How can I deserialize a `<xs:choice>` XML element into an OCaml variant type?
This is a question, not an issue. I am trying to use this library to parse an XML format I do not have control over. Suppose it has an XSD as follows:
<xs:schema xmlns:xs="http://www.w3.org/2001/XMLSchema" elementFormDefault="qualified">
<xs:element name="modules">
<xs:complexType>
<xs:sequence>
<xs:element name="RootModule" type="xs:string"/>
<xs:sequence maxOccurs="unbounded">
<xs:choice>
<xs:element ref="ModuleNode"/>
<xs:element ref="ModuleNodeRef"/>
</xs:choice>
</xs:sequence>
</xs:sequence>
</xs:complexType>
</xs:element>
</xs:schema>
Here is an example XML input:
<?xml version="1.0" encoding="UTF-8" standalone="no"?>
<modules>
<RootModule>Test</RootModule>
<ModuleNodeRef>
<UID>304</UID>
</ModuleNodeRef>
<ModuleNode>
<uniquename>Test</uniquename>
</ModuleNode>
</modules>
I would like to deserialize this into something similar to the following, where the ModuleNodeRef and ModuleNode instances are a list of variant types:
open Protocol_conv_xml
type module_node = {
uniquename : string
} [@@deriving protocol ~driver:(module Xml_light)]
type module_node_ref = {
uid : int [@key "UID"]
} [@@deriving protocol ~driver:(module Xml_light)]
type module_node_or_ref =
| ModuleNode of module_node [@key "ModuleNode"]

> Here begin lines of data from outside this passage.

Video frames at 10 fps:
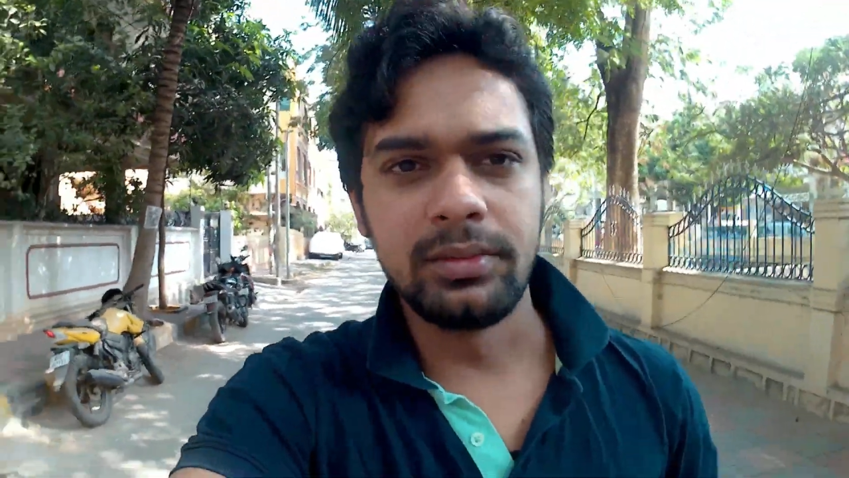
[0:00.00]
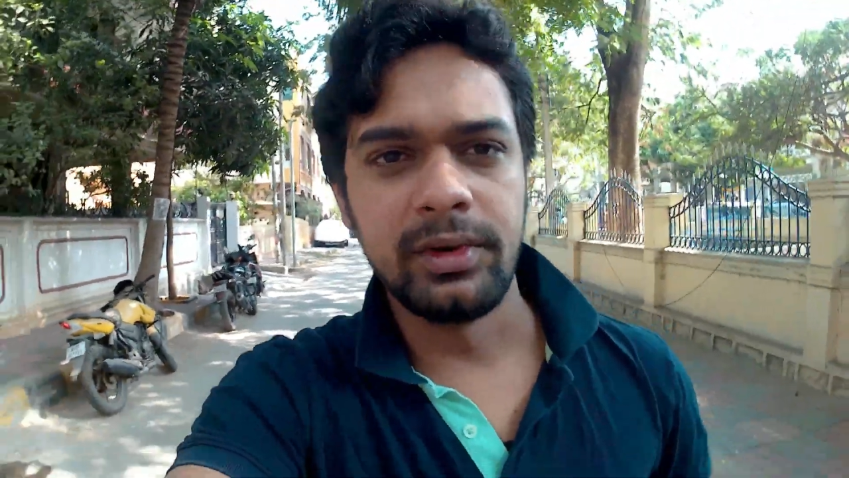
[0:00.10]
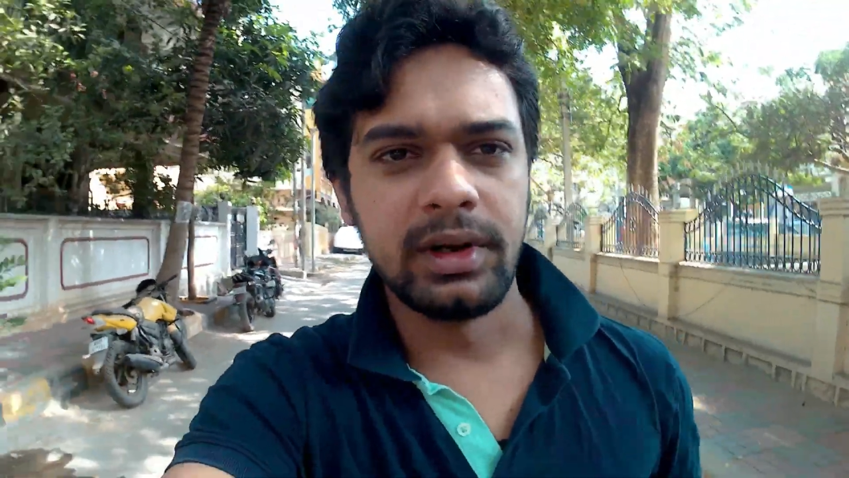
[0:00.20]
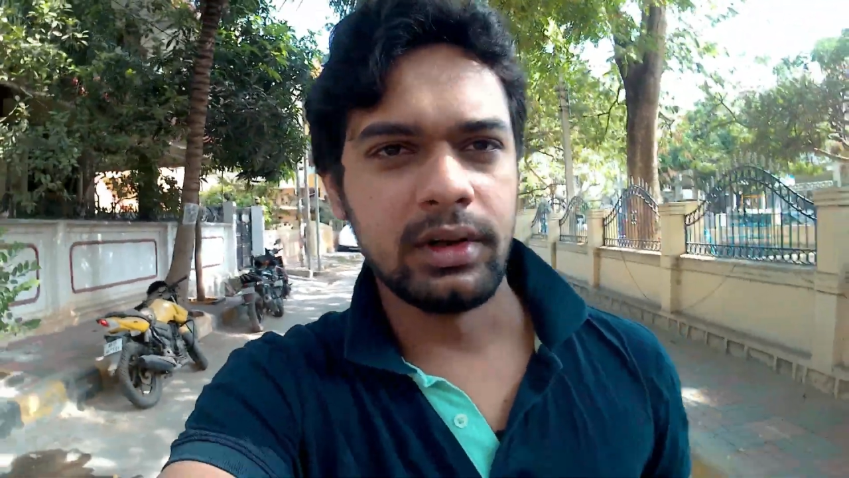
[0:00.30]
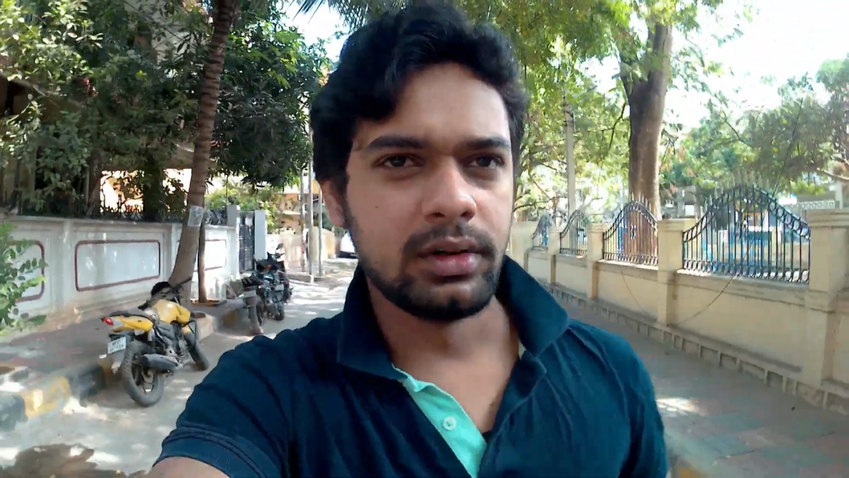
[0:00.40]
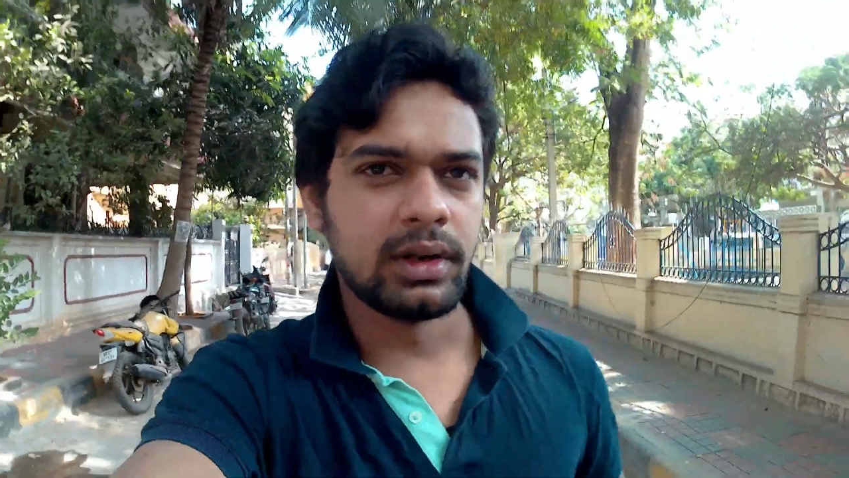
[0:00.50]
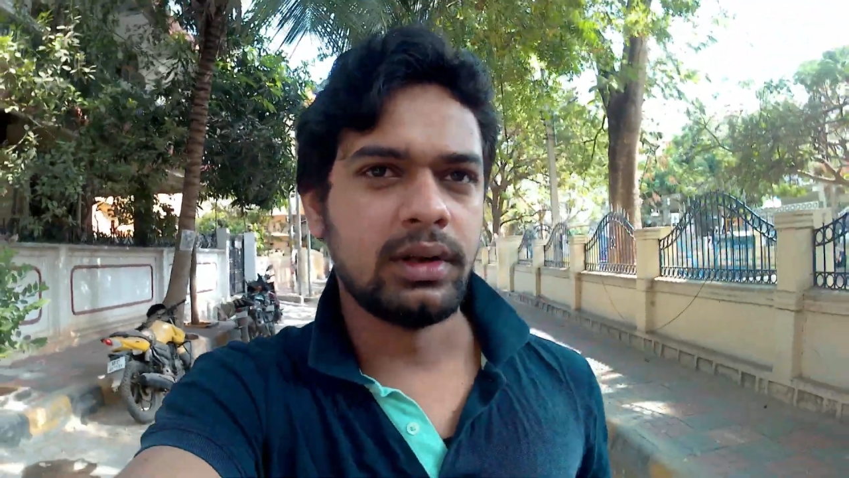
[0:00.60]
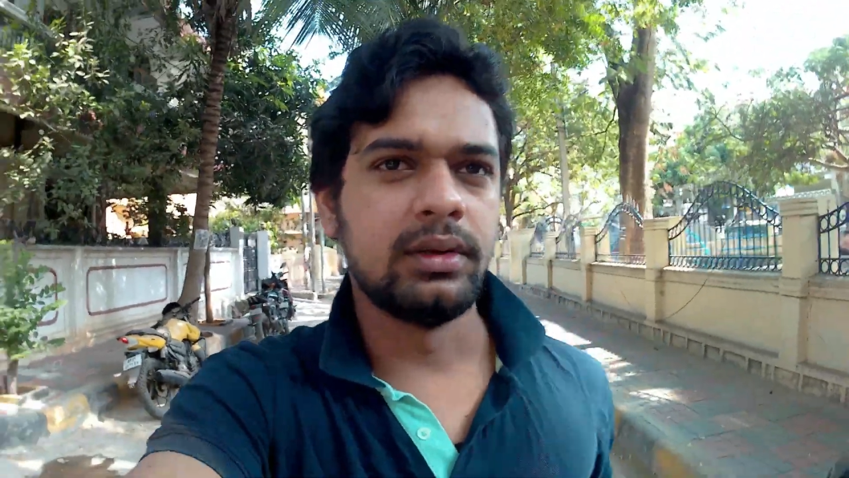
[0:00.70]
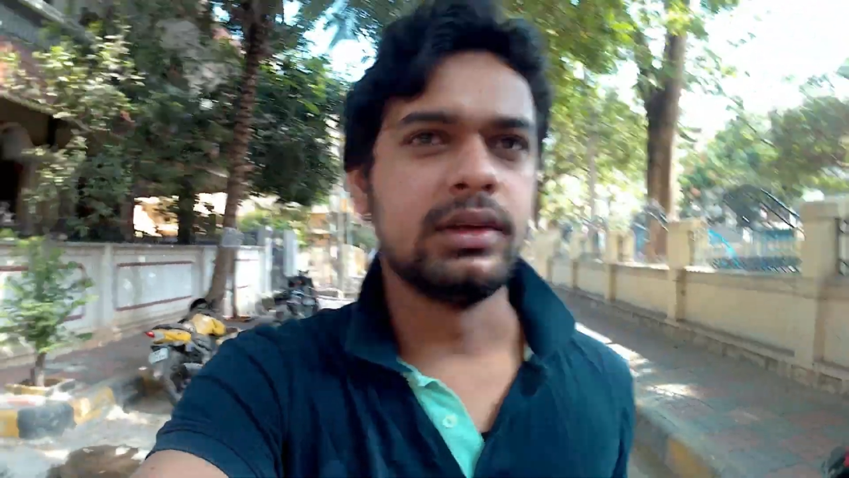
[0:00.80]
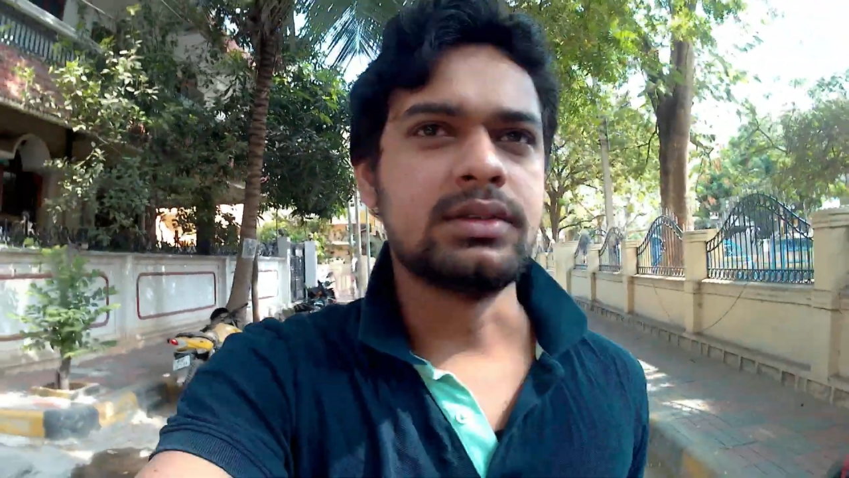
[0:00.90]
look very good,
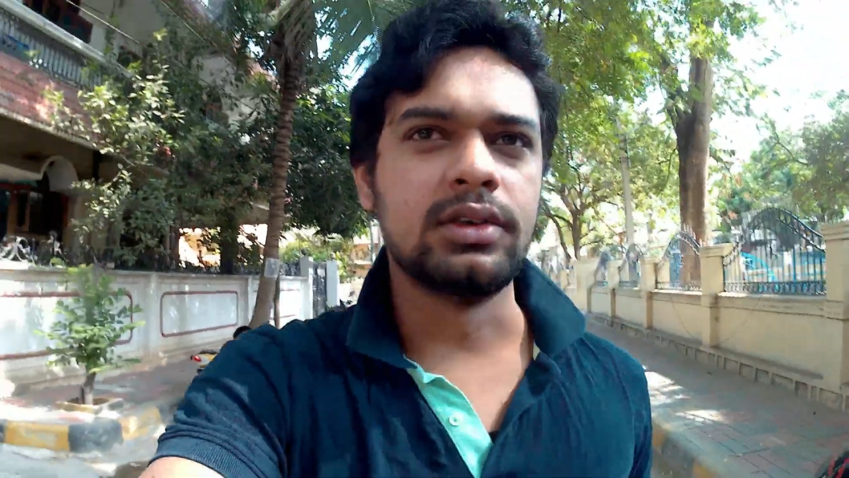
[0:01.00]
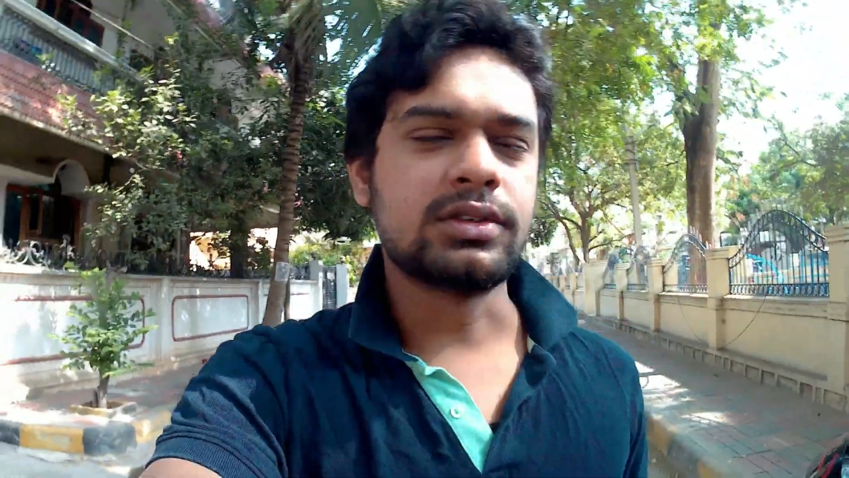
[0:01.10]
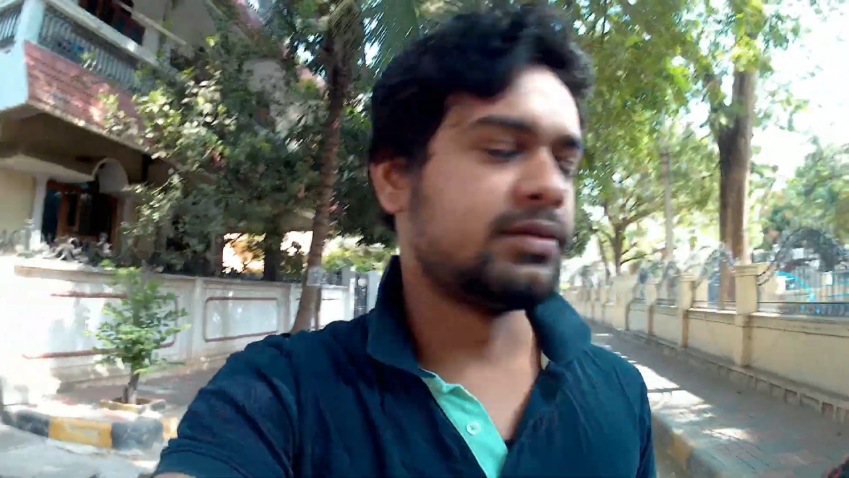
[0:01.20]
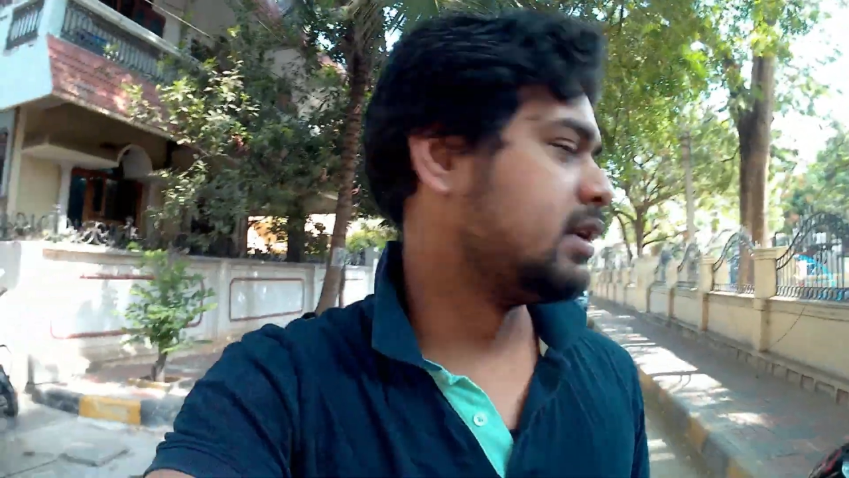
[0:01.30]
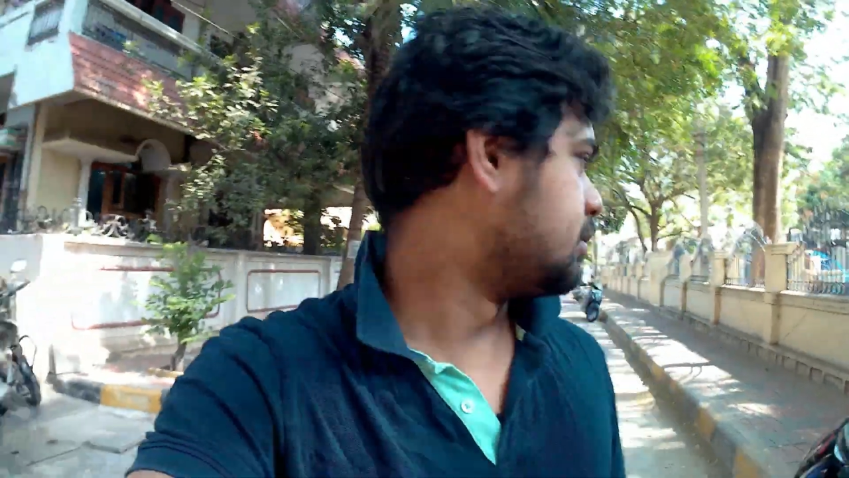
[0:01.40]
and it looks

| ModuleNodeRef of module_node_ref [@key "ModuleNodeRef"]
[@@deriving protocol ~driver:(module Xml_light)]
type modules = {
root_module: string; [@key "RootModule"]
modules : module_node_or_ref list;
} [@@deriving protocol ~driver:(module Xml_light)]
let () =
let xml = Xml.parse_file "Test.xml" in
match modules_of_xml_light xml with
| Ok s -> s |> modules_to_xml_light |> Xml.to_string_fmt |> Printf.printf "t serialized: %s\n";
| Error e -> print_endline (Xml_light.error_to_string_hum e)
However, when I run the program on the example input it just produces:
t serialized: <record>
<RootModule>Test</RootModule>
</record>
So the variants are ignored. How can I correctly parse the variants? Thanks!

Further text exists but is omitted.